Task to complete: Once you reach the line with "[0:05.00-0:05.70]", transcribe it and every line after it to the end of the records, exactly, but not the pictures.

++++++++++

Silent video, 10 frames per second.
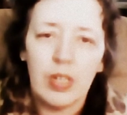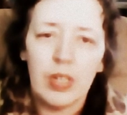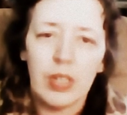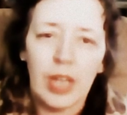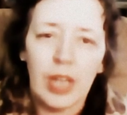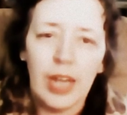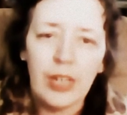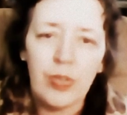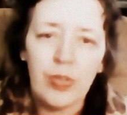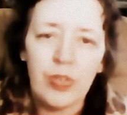the
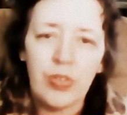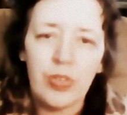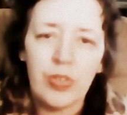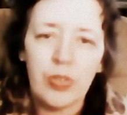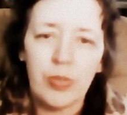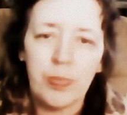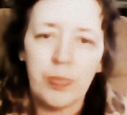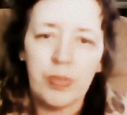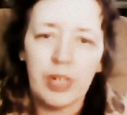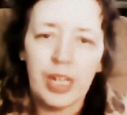actress who
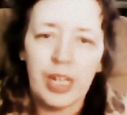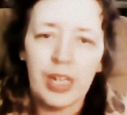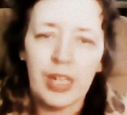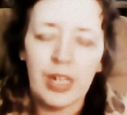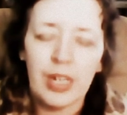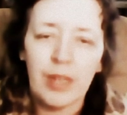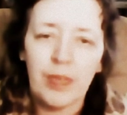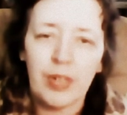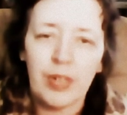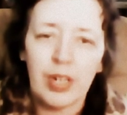played it, I've
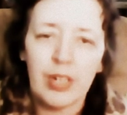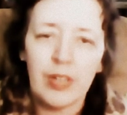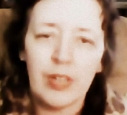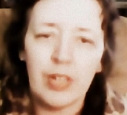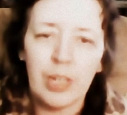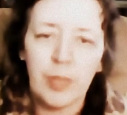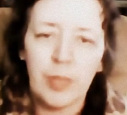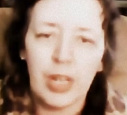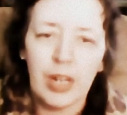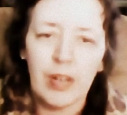forgotten her name
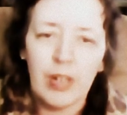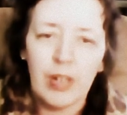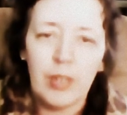now,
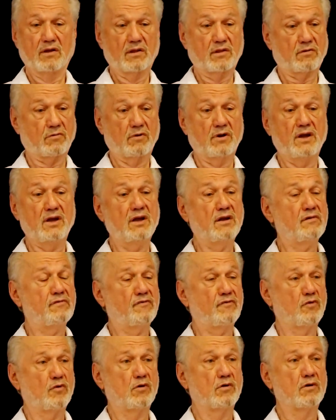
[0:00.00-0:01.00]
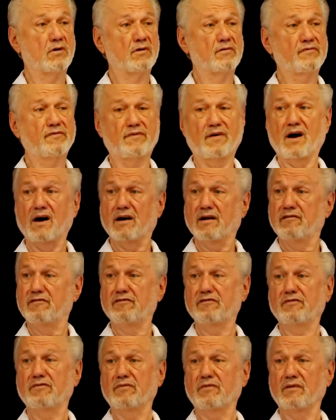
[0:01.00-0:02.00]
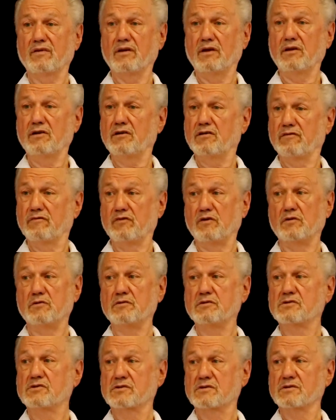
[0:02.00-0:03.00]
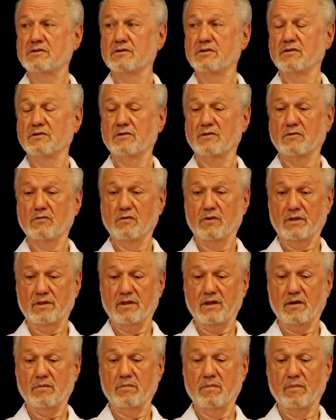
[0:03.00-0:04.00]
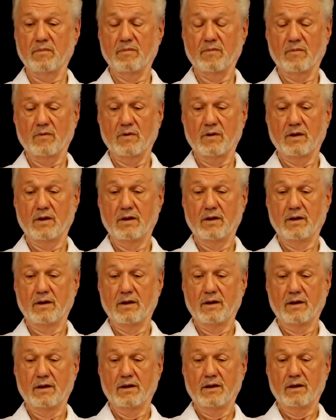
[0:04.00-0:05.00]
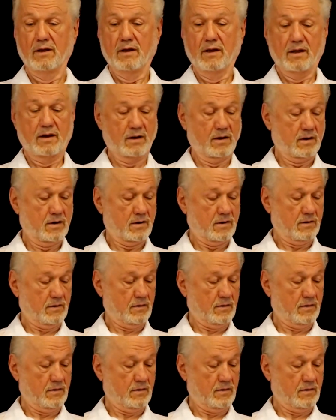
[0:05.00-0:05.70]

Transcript: 3, 4, 5 interviews with them. And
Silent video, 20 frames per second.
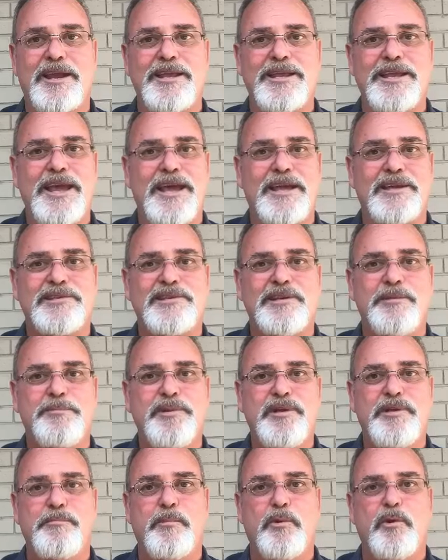yes,
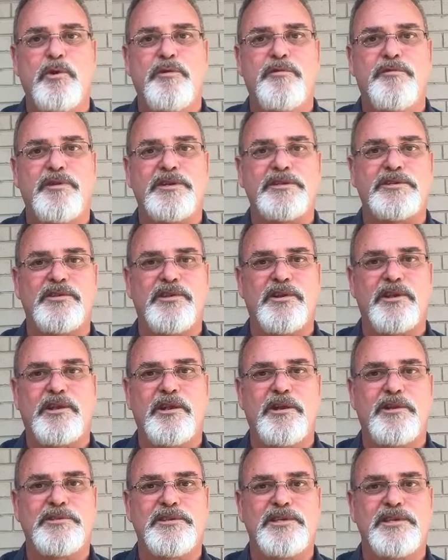simply move into the
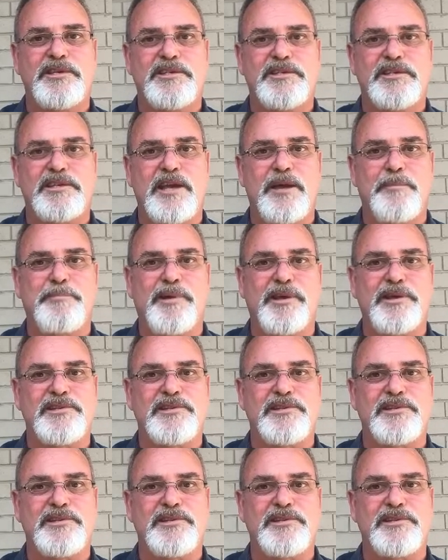closing step by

++++++++++

Answer to this task:
[0:05.00-0:05.70]

Transcript: 3, 4, 5 interviews with them. And
Silent video, 20 frames per second.
yes,
simply move into the
closing step by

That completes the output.